It's an interesting read, but I think it misses a few key points.
First, on the creative end: "Even creators that have stayed in comics have migrated from the Big Two to publishers where they get more creative freedom and the chance to cash in at megabucks level if their property gets picked up for a TV series or a movie."
This is partially true, but I actually think that far more creators believe that they need to *totally step outside* ANY kind of physical middleman system: to crowd-funding, to substack, etc. etc. It's obvious why creators feel this call, but what I think happens is that once you try to bypass the market, you lose or minimize your ability to leverage the small army of comic stores and staff. Once you've decided to "publish first" in some other way in order to get the biggest drink of juice directly from your biggest fans, my experience says that all that is left over for stores is... well, leftovers. I could name any number of projects that seemed like viable commercial books over the last year or two that performed much worse than I thought they would… *because*, I believe, they had been on Substack or crowd-funded, or whatever. And, as with ALL creative fields, "you're only as big as your last hit."

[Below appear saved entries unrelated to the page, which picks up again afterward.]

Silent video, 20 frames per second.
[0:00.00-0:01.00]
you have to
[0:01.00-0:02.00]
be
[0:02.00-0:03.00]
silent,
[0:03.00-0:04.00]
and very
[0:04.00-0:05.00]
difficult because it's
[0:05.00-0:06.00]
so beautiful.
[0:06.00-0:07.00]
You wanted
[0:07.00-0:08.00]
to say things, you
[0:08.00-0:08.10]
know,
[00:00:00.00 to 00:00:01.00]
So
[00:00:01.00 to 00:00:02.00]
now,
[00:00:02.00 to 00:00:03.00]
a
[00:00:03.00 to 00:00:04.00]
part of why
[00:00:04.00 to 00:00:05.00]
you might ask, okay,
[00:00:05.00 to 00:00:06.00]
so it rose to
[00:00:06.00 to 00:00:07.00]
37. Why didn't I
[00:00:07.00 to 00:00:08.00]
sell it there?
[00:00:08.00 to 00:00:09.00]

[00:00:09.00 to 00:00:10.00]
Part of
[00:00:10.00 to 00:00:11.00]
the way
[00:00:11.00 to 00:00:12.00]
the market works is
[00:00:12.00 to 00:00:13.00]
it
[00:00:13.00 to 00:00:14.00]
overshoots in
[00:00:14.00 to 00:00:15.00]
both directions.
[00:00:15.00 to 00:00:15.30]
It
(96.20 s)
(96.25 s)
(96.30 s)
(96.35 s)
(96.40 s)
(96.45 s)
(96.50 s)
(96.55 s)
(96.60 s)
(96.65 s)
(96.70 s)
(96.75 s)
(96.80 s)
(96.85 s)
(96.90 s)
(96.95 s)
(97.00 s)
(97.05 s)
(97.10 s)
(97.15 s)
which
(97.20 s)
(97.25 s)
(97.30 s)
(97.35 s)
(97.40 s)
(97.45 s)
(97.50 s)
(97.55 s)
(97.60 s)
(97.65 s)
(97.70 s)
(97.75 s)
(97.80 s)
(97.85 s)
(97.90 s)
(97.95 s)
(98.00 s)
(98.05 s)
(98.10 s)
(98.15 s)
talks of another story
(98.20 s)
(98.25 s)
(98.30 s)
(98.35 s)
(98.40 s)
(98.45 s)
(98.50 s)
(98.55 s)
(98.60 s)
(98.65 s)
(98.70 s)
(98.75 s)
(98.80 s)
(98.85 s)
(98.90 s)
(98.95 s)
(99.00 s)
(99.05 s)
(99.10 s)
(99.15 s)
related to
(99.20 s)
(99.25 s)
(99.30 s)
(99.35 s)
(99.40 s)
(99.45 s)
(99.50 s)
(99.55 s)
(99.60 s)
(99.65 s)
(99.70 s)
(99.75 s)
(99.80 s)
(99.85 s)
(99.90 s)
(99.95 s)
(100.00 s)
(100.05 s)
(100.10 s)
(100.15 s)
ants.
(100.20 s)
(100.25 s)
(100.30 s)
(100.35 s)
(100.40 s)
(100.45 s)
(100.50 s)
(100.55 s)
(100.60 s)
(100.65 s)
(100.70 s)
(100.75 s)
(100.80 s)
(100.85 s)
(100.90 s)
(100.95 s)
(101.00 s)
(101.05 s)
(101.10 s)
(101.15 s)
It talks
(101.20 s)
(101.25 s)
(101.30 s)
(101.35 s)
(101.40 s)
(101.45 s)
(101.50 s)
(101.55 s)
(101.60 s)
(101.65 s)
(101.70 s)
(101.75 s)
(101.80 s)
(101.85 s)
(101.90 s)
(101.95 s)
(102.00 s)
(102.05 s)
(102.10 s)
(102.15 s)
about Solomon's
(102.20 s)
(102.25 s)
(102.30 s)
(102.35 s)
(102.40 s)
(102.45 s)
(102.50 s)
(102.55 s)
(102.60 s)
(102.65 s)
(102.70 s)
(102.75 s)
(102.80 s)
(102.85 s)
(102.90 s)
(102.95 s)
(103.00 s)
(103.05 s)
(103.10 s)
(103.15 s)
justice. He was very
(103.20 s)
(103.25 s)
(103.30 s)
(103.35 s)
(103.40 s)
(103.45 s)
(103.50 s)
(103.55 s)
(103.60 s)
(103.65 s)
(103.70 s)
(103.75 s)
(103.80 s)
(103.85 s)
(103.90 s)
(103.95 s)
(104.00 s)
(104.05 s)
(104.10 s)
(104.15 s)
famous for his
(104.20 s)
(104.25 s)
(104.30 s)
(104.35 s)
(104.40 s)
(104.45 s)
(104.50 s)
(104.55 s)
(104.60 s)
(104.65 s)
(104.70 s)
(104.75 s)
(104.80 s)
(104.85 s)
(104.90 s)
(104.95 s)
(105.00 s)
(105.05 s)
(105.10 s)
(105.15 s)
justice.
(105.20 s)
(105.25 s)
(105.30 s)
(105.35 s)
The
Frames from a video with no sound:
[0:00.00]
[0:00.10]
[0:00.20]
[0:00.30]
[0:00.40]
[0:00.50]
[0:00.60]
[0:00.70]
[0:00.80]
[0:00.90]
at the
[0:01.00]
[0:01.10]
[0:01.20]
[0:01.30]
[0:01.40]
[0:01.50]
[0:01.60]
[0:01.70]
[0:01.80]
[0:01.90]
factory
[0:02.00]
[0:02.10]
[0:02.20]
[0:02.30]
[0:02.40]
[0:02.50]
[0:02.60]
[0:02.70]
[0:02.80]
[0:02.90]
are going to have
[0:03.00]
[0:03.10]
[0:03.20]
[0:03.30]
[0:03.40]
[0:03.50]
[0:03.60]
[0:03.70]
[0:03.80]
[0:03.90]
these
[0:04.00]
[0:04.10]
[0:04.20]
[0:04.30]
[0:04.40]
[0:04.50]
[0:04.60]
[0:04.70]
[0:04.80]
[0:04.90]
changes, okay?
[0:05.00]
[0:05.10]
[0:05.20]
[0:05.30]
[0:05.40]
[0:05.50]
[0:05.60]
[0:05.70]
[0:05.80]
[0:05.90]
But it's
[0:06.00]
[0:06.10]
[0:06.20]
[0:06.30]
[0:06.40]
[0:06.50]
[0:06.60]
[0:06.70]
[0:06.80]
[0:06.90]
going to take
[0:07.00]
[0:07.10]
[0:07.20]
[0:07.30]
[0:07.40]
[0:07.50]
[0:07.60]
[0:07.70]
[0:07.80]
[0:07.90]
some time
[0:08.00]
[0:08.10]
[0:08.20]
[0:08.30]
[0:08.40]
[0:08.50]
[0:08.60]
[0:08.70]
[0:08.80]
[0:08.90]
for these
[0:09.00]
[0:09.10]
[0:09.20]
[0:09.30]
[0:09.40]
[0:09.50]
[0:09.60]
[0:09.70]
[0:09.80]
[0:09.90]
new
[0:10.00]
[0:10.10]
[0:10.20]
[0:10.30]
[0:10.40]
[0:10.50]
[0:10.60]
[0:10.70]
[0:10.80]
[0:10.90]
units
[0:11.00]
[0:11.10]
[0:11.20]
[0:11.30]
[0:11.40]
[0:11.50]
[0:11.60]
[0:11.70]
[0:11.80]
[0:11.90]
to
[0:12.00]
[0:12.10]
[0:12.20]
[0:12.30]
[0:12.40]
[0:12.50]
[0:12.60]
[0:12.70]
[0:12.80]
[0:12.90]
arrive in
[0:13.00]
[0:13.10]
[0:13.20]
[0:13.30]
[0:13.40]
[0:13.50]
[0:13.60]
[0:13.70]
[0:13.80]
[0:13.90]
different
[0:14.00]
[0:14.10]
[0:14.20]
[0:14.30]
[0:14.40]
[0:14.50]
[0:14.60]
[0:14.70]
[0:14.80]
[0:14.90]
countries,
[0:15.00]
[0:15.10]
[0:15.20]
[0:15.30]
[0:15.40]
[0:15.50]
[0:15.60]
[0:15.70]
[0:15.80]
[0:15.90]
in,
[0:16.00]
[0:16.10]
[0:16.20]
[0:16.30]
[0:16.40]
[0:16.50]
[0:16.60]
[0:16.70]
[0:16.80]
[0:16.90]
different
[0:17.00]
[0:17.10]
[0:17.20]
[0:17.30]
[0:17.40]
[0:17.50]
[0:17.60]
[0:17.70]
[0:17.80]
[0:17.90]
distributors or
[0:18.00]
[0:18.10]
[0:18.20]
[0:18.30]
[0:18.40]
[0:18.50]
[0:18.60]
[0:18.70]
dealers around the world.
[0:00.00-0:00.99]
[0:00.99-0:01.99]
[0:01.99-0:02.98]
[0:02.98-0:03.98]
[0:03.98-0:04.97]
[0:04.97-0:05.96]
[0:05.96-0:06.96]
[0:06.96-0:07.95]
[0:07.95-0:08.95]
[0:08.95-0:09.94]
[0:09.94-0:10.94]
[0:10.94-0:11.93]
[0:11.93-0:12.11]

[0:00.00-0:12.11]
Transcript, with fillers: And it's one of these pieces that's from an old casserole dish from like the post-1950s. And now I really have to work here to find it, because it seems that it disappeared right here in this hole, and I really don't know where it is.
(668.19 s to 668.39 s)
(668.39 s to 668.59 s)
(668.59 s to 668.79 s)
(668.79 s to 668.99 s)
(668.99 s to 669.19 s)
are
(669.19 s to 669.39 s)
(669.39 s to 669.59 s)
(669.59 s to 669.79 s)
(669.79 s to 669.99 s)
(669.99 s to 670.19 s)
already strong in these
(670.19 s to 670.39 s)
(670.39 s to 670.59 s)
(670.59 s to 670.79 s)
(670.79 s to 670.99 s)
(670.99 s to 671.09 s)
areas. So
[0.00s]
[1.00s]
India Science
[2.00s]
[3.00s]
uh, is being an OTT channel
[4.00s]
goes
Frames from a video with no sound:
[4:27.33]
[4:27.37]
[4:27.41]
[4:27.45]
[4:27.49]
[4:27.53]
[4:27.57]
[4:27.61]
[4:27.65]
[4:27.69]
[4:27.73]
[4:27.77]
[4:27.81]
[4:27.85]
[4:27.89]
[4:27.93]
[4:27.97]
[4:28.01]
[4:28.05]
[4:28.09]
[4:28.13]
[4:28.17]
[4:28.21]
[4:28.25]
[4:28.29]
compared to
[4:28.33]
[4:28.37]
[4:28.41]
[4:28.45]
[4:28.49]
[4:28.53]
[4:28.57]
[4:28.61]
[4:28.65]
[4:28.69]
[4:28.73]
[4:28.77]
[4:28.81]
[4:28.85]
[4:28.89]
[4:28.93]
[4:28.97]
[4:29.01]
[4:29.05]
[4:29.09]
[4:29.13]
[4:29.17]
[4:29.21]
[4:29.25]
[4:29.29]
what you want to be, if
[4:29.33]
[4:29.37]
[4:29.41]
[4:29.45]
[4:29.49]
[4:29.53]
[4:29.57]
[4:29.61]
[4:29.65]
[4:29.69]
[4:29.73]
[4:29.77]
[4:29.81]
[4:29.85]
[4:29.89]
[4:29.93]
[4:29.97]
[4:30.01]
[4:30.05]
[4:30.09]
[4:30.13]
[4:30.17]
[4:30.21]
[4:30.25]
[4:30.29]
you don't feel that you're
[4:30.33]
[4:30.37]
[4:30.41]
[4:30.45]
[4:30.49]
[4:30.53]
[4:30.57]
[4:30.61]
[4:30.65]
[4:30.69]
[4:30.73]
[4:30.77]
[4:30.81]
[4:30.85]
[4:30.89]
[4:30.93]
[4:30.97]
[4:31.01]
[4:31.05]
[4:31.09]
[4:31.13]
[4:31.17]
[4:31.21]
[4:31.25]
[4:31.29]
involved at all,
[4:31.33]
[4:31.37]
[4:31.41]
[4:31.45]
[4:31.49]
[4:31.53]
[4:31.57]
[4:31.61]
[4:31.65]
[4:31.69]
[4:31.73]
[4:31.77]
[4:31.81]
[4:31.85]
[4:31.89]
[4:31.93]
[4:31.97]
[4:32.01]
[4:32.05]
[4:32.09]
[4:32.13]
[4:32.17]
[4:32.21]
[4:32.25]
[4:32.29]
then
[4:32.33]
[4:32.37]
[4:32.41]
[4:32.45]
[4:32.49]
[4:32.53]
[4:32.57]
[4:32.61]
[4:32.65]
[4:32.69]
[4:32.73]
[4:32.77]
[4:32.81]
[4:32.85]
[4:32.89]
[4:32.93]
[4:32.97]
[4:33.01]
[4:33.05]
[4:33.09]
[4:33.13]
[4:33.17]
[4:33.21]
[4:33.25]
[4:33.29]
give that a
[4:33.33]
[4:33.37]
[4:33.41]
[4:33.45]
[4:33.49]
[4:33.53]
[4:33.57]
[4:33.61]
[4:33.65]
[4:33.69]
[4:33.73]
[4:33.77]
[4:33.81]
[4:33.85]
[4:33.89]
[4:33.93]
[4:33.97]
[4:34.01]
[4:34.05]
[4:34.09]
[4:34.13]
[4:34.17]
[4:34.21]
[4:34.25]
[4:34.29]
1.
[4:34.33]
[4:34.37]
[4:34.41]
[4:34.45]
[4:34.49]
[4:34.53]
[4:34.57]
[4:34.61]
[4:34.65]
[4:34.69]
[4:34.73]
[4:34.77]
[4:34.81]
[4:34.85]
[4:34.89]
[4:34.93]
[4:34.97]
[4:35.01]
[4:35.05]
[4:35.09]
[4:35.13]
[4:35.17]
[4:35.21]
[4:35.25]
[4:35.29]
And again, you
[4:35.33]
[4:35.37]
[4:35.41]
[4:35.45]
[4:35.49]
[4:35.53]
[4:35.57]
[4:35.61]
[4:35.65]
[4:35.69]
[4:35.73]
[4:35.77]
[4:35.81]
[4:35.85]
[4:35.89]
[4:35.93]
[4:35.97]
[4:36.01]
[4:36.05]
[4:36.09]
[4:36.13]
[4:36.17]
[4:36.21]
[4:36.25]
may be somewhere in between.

Second: "I think Direct Market retailers can adapt to the market as it exists, retaining what's working for them in the periodical business, while expanding their sales of manga, webtoon collections, kids graphic novels, and OGNs. They can continue to win customers based on their curation (although it may involve fewer superheroes), and on the authenticity that selling periodicals imparts to the store experience. They can build community around creators and shared tastes, and nurture a devoted customer base. And they can carry products from adjacent verticals to smooth their sales from comics (games, anyone?)"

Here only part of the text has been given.